What’s Changing in Hospitality Leadership in 2025?

Walk into a hotel in 2025, and you might not see a front desk. Order at a restaurant, and you might not interact with a server or even a counter person. Rent a car, and you might never speak to a human being. Automation is reshaping hospitality at a staggering pace, some of it for the better, and like all progress, some of it for the worse.

The shift toward self-service kiosks, mobile check-ins, and AI-driven customer interactions is undeniable and most likely unstoppable. Business travelers often appreciate the efficiency, I know I do, no waiting, no unnecessary upselling (“are you sure your don’t want added insurance?”). But what happens when a family on vacation arrives at their hotel after a long flight only to realize their room isn’t what they expected? What about the guest who needs a warm welcome, not just a QR code? Or even the common enigma, a guest is not even sure what they do want, they just don’t want what they have been offered.

The Leadership Challenge: Knowing When Tech Helps and When It Hurts

The role of hospitality leadership in 2025 isn’t about resisting automation; it’s about mastering its balance. The best leaders will develop the ability to distinguish between where technology enhances service and where it erodes the guest experience.

Ten years ago, we were discussing this “check-in-less check-in” where guests just went to their rooms. It was more of a conceptual thing, but now it’s everywhere. But we need to start working with some of our front-line managers and supervisors because they will make it or break it for our hotels and restaurants.

And you know what I am talking about; don’t pretend you don’t. Most of us have battled an AI bot just to speak to a real person. We’ve shouted “Representative!”  or “Agent!” into the phone after endless loops of automated options. Hospitality can’t afford to go in that direction.

Where Automation Works

  • Speed and Convenience: Mobile check-ins at hotels, self-ordering kiosks in restaurants, and contactless car rentals eliminate friction for guests who prioritize efficiency. But this should not be a replace for all human staff.

  • Labor Optimization: In a labor-strapped industry, automation can free up staff for more meaningful interactions rather than transactional tasks. But lets not rely on this. Otherwise we turn into one of those services that say “due to unexpected call volumes….” Even though its been that same way for years.

  • Data-Driven Personalization: AI can analyze guest preferences, ensuring frequent travelers get the room they like without having to ask.

Where Hospitality Still Needs Humans

  • Emotional Connection: A friendly face matters when someone is celebrating an anniversary or dealing with a travel disruption. Hospitality is making people feel welcome. And I do not care how friendly Siri gets with her “Good Morning” it will never take the place of a human when I am 500 miles from home without a toothbrush.

  • Problem Solving: When something goes wrong, like a lost reservation, a dietary request, or a room issue, guests don’t want a chatbot; they want someone who can fix it. Sometimes, its just someone to listen to for a moment while the guest vents.

  • Memorable Experiences: Luxury and high-end dining still thrive on human touch, storytelling, and personal engagement that tech can’t replicate. We do not even need to go further with this one.

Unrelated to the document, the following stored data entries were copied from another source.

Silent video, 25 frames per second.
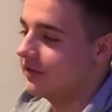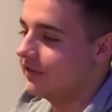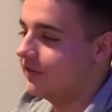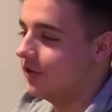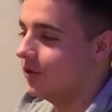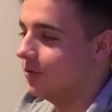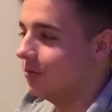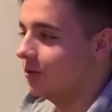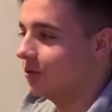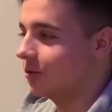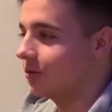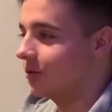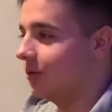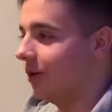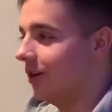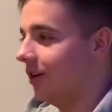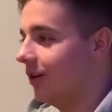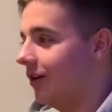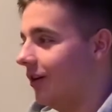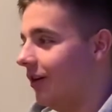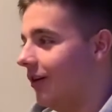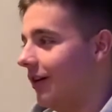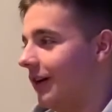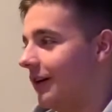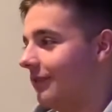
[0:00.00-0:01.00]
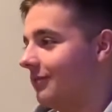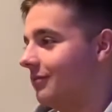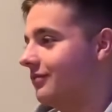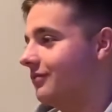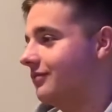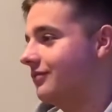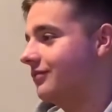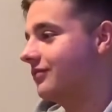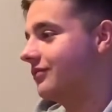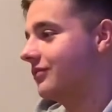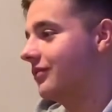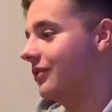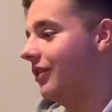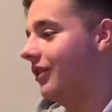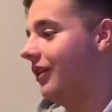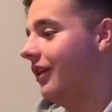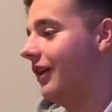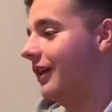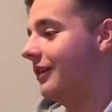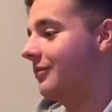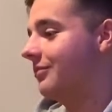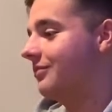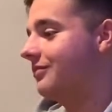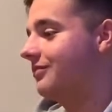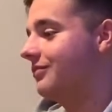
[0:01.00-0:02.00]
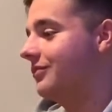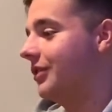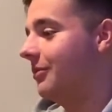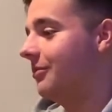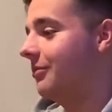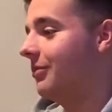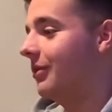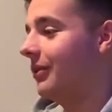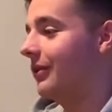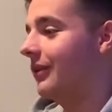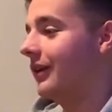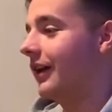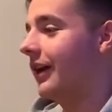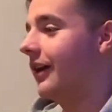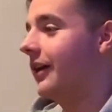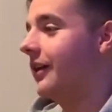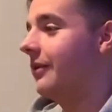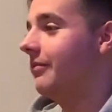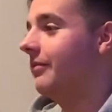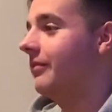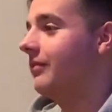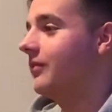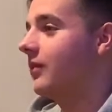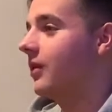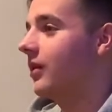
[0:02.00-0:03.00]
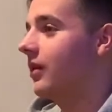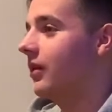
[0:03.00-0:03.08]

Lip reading: football's quite a high tempo game.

  • Our elderly guests: Our oldest generation is spending so much money. Often, they are also the least technologically savvy. We need to make tech convenient for our guests, not an obstacle. I have been trying to help my mother lately. Wow, I cannot believe the obstacles she faces in the name of technological convenience!

 

The Skills Hospitality Leaders Must Develop

Hospitality leaders in 2025 won’t just be overseeing operations; they’ll be curating the balance between automation and authentic service. And this will will be our front line leaders. This requires:

  • Situational Awareness: Understanding when automation adds value and when it frustrates guests.

  • Empathy & Emotional Intelligence: Training teams to recognize moments when human interaction is irreplaceable.

  • Tech Fluency: Not just adopting new tools but integrating them in a way that enhances, rather than replaces, the hospitality experience.

  • Patience: Our younger workforce needs to remember that not all of our visitors have the tech fluency we wished they had. And with that patience is needed.

 

What Corporations Must Provide for Frontline Leaders

For automation to enhance hospitality rather than diminish it, corporations must empower their frontline managers with the tools and authority to step in when needed. This includes:

  • Override Capabilities: Frontline leaders must have the ability to override automation systems when necessary. A guest who booked a king suite but was assigned a double needs a quick human solution, not a tech dead end.

  • Training & Decision-Making Authority: Managers need training to recognize when automation is helpful and when it becomes a roadblock to service. They should have the autonomy to resolve issues on the spot rather than escalate everything to corporate.

  • Blended Service Models: Companies must invest in a hybrid approach—leveraging tech where it enhances efficiency but ensuring human support is always accessible. Guests should never feel trapped in a digital loop.

The question isn’t whether hospitality will continue to automate. It will. The question is whether leaders will have the foresight to ensure guests never feel like they’re just another transaction. The industry that prides itself on service must remember: convenience should never come at the cost of connection.

What do you think? Is automation making hospitality better, or are we losing something essential? Let’s talk.